Xand Lourenco: [00:14:28] So you got kind of two forms of monetization here. Typically you've got the consulting thing. So think of your red hat or something like that, where they're Linux shop, they provide a Linux distribution for free. But the way they make their money is kind of consulting on how to use their product, how to deploy it. The other is, as you pointed out in managed hosting, so you give this open source thing to development team, they're like, "wow, this is amazing, but we're only a shop of three or four people. We don't have dedicated system administrators or dev ops. We really just want to write our application, [00:15:00] send the data and be able to use this database problem-free." So what questDB or Mongo, or what one of these kind of. Database companies will do is say, Hey, you can deploy this and use it for free on your own stack. If you have the people to work on it, if not, if you're a smaller shop. You just let us handle it. We'll manage it for you. We'll take backups. You just use the database and we'll charge a little bit of a premium on top of that.

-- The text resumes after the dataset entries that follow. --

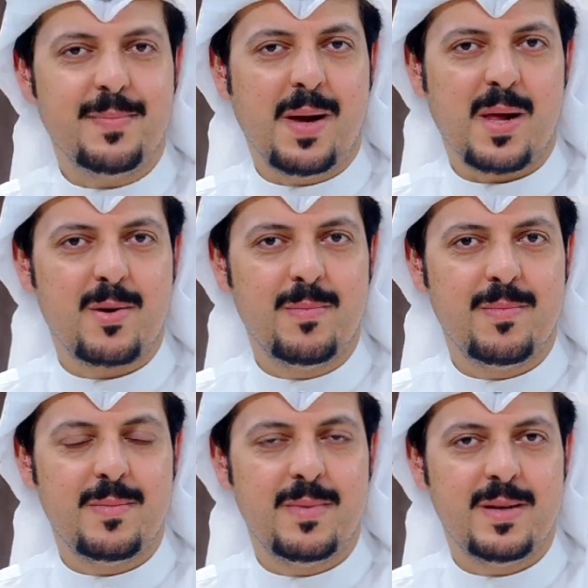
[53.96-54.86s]
معاكم
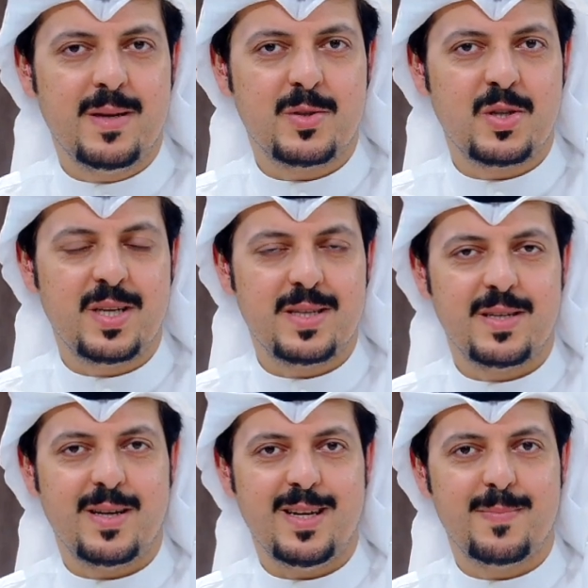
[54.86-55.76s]
من جديد
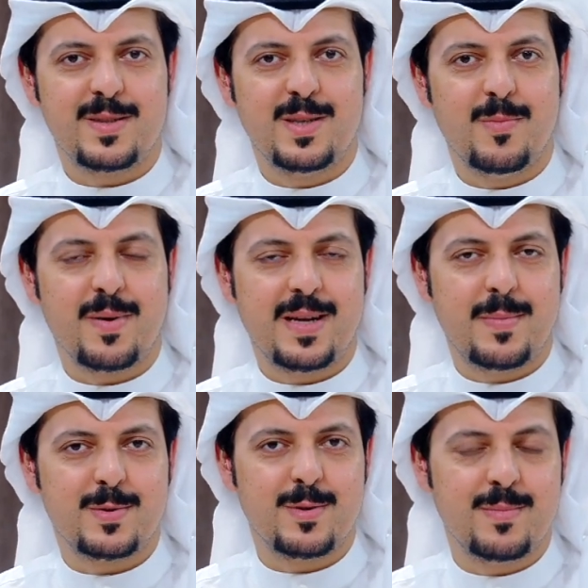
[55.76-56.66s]
احبتنا
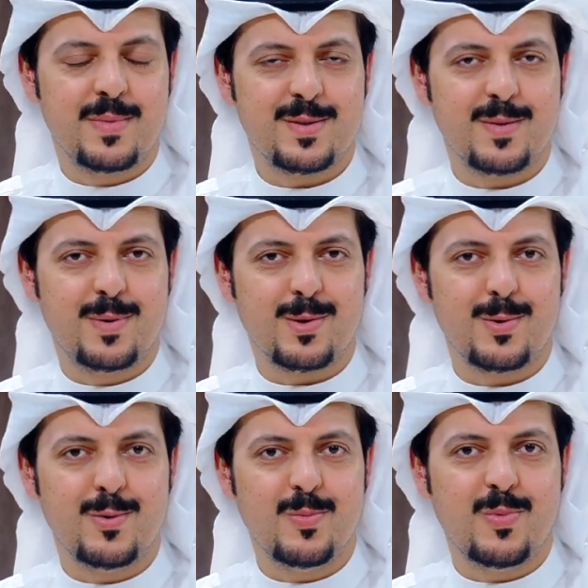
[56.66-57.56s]
وبرنامجكم طب
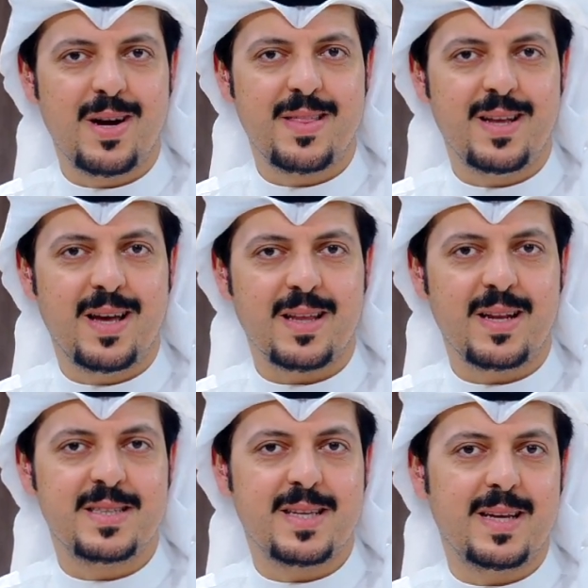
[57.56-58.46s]
القلوب وهذه الحلقه
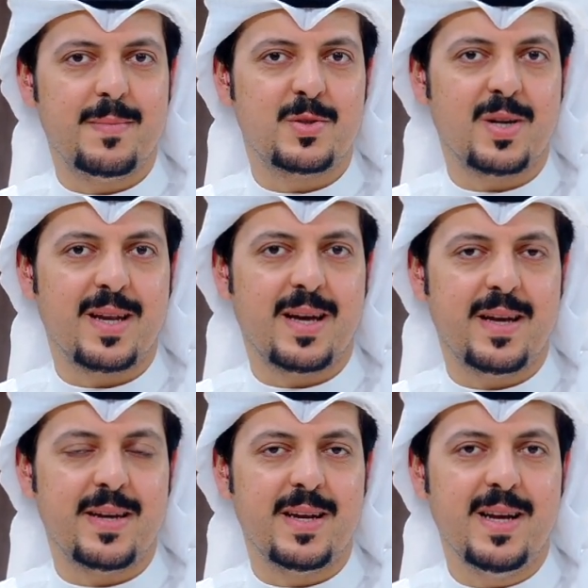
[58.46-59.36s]
اللي تكلم ان شاء الله
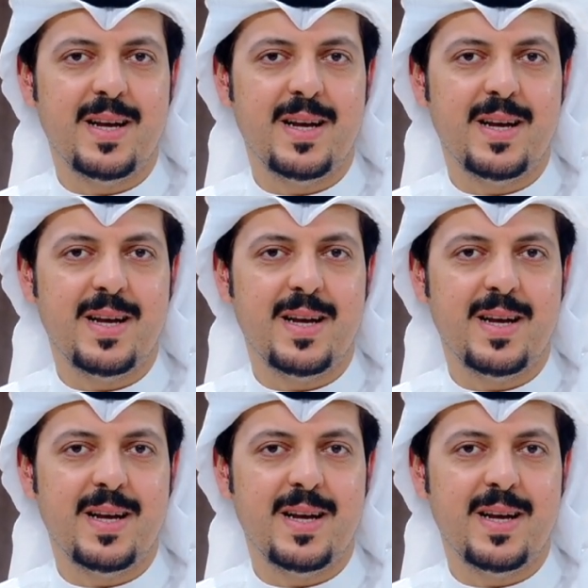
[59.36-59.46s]
عن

Aakash Shah: [00:15:23] And then if you want to build anything super fancy. We can help you do that at a consulting rate.

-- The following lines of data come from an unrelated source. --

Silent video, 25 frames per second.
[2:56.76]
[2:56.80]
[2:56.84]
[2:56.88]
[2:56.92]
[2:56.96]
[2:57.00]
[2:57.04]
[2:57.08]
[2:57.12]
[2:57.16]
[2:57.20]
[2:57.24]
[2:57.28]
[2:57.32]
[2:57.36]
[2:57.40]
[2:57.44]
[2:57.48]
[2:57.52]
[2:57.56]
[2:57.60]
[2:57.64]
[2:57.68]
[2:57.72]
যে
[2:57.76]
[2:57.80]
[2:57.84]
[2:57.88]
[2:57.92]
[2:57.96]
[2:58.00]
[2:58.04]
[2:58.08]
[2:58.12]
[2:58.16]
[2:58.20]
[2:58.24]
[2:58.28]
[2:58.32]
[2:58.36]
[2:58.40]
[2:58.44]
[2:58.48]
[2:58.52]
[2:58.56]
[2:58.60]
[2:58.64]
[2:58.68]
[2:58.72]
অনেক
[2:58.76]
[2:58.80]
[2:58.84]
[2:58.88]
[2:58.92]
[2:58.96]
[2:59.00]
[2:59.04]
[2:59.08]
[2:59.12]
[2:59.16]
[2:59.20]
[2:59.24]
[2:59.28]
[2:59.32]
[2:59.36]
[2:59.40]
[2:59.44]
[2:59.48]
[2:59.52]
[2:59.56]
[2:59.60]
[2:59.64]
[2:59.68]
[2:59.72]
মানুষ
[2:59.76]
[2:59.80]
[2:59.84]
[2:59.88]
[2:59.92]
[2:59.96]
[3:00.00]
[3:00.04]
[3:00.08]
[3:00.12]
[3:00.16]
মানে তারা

Xand Lourenco: [00:15:29] Right. That's exactly right.

Aakash Shah: [00:15:31] Okay, that makes sense. I believe in that. And. 

The fact that there are companies that have grown into hundreds of millions of dollars off this exact problem case and with this exact business model demonstrates that. Yeah, QuestDB could have a good future in front of it. I think one thing that we forgot to mention during our open source conversation is open source developer tools is like, Freemium for [00:16:00] business tools.  So when quest DB is open source, it's like how Slack is free to use eventually. The people that use questdb, or the people that you Slack get frustrated at the limitations of having to do everything themselves, or having to deal with the free tier and they start paying. And freemium has proven to be an incredible model to get. Businesses too. Adopt a product, from the bottom up. Though top-down also works as we've seen with Microsoft teams. 

So it goes both ways. 

Xand Lourenco: [00:16:30] Yeah. And I think that works because teams and Slack are in. They're not heavily technical products, right? That's not something that you're saying, Hey, implement this database. It's Hey, just use this slightly different software. I think the reason that questDB and. These kinds of technical, sells are so important to come bottom up. Is because the lift to, to implement them and to rip out what you already have is Herculean really. Is that how you pronounce that? At me, if you think I'm pronouncing it wrong, but,

Aakash Shah: [00:16:57] They can't, you're not on the public [00:17:00] digital space.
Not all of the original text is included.